Records to process -
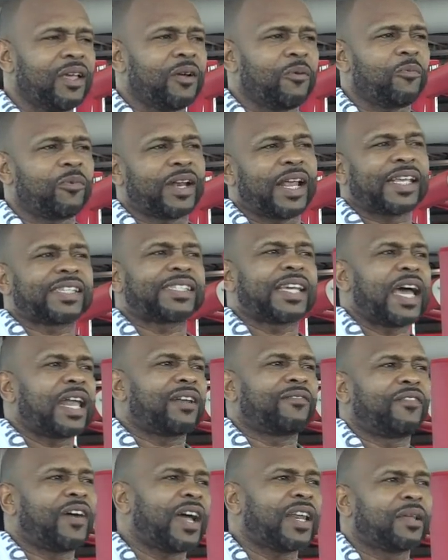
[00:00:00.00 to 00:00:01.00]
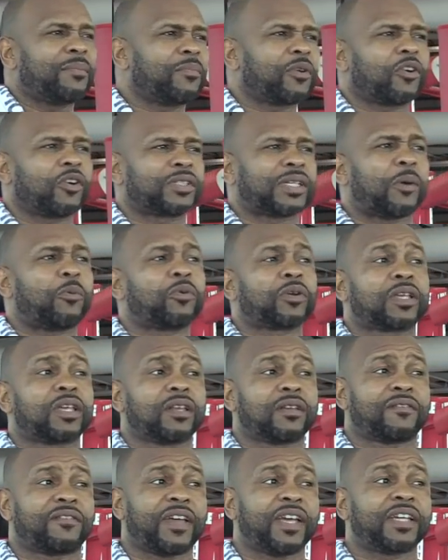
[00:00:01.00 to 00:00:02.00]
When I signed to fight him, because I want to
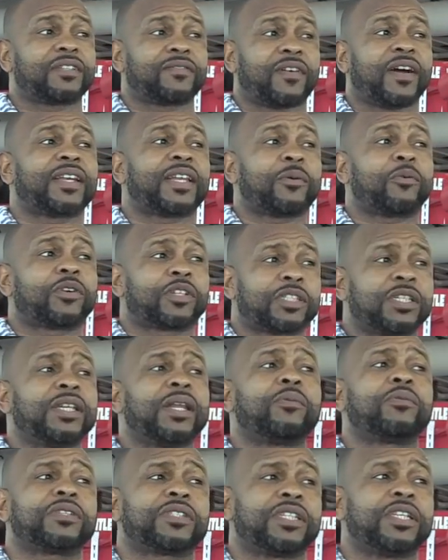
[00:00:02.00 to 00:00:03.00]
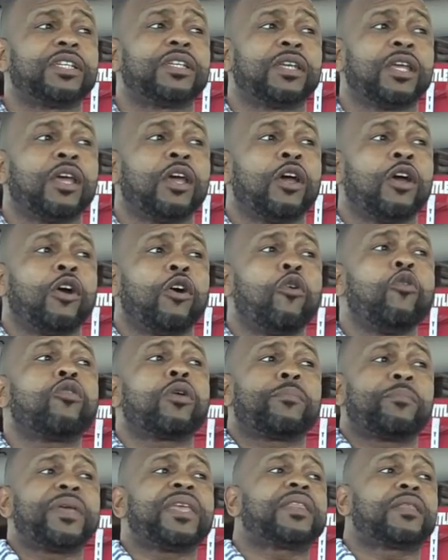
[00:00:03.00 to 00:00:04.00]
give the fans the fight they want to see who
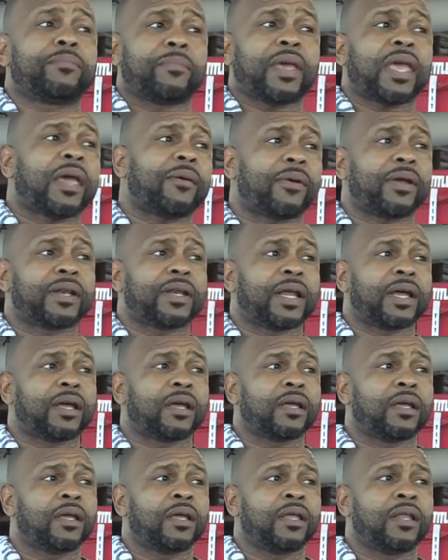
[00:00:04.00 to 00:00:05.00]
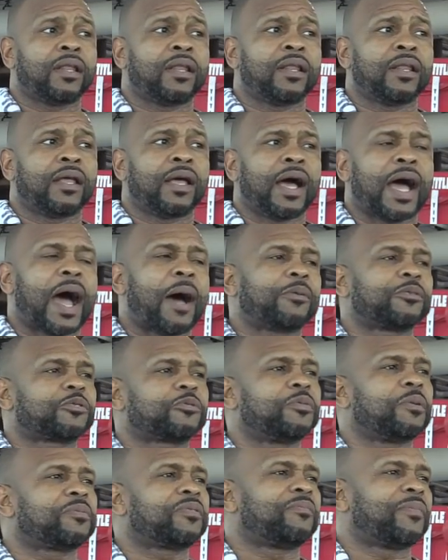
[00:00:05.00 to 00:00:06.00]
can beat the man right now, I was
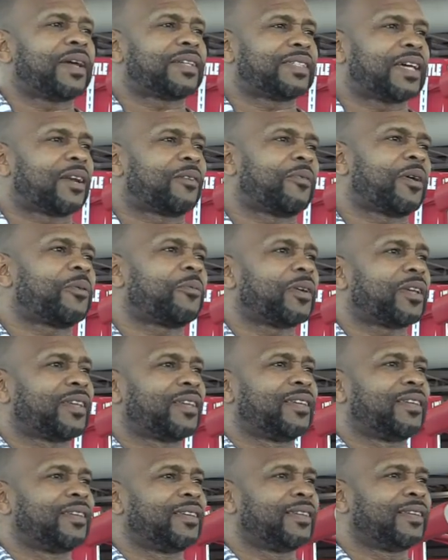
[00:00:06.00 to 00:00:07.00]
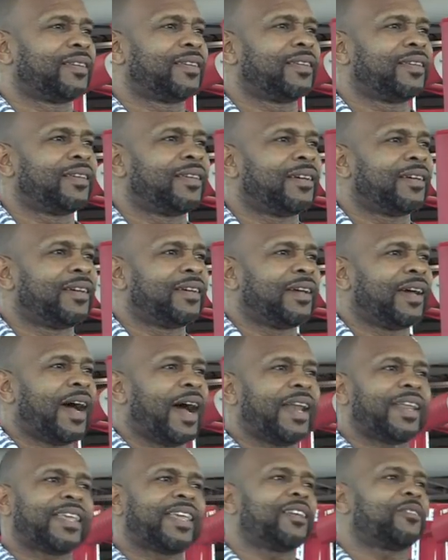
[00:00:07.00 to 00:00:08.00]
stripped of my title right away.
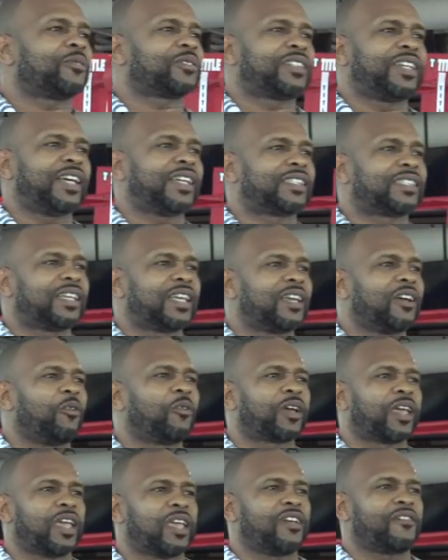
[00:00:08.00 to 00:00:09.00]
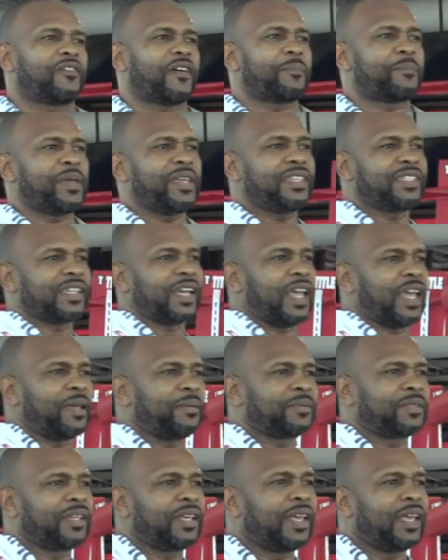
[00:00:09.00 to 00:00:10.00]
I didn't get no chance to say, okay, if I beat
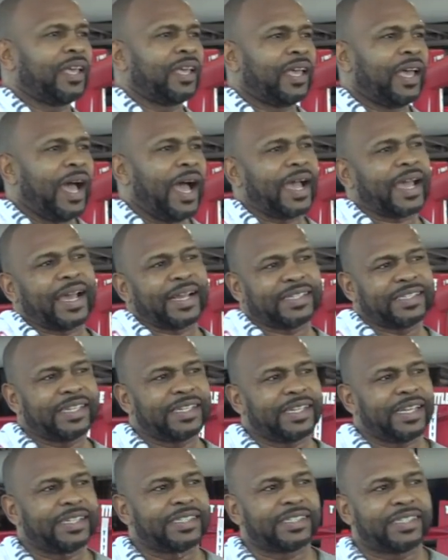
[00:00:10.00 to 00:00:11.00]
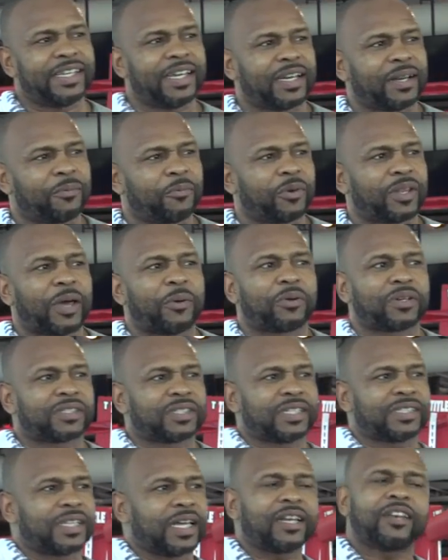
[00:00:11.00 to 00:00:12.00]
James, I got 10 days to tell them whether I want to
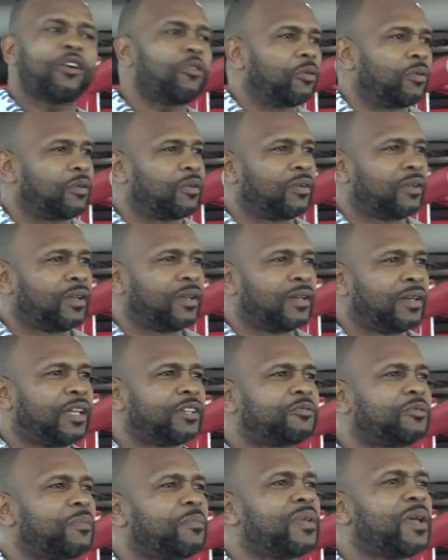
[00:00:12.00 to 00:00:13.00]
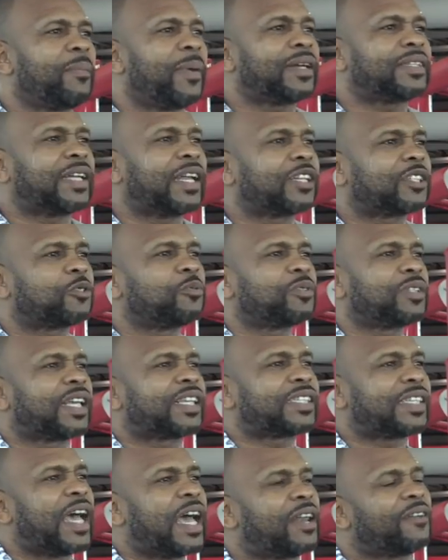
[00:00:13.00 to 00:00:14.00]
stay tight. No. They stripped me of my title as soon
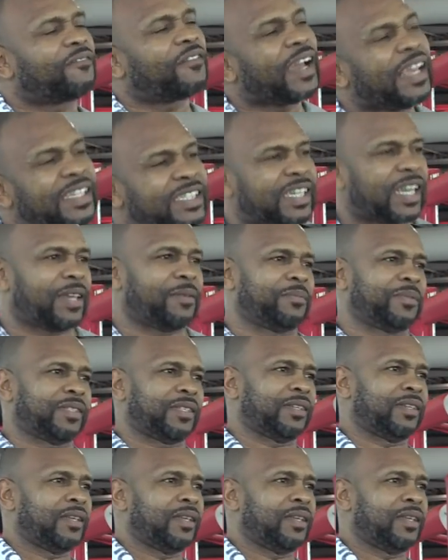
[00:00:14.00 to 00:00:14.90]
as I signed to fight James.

Assignment - Each line between the one holding "[00:00:04.00 to 00:00:05.00]" and the one holding "[00:00:08.00 to 00:00:09.00]", inclusive, should be copied exactly as it appears above, and pictures should be omitted.

Reply to the exercise -
[00:00:04.00 to 00:00:05.00]
[00:00:05.00 to 00:00:06.00]
can beat the man right now, I was
[00:00:06.00 to 00:00:07.00]
[00:00:07.00 to 00:00:08.00]
stripped of my title right away.
[00:00:08.00 to 00:00:09.00]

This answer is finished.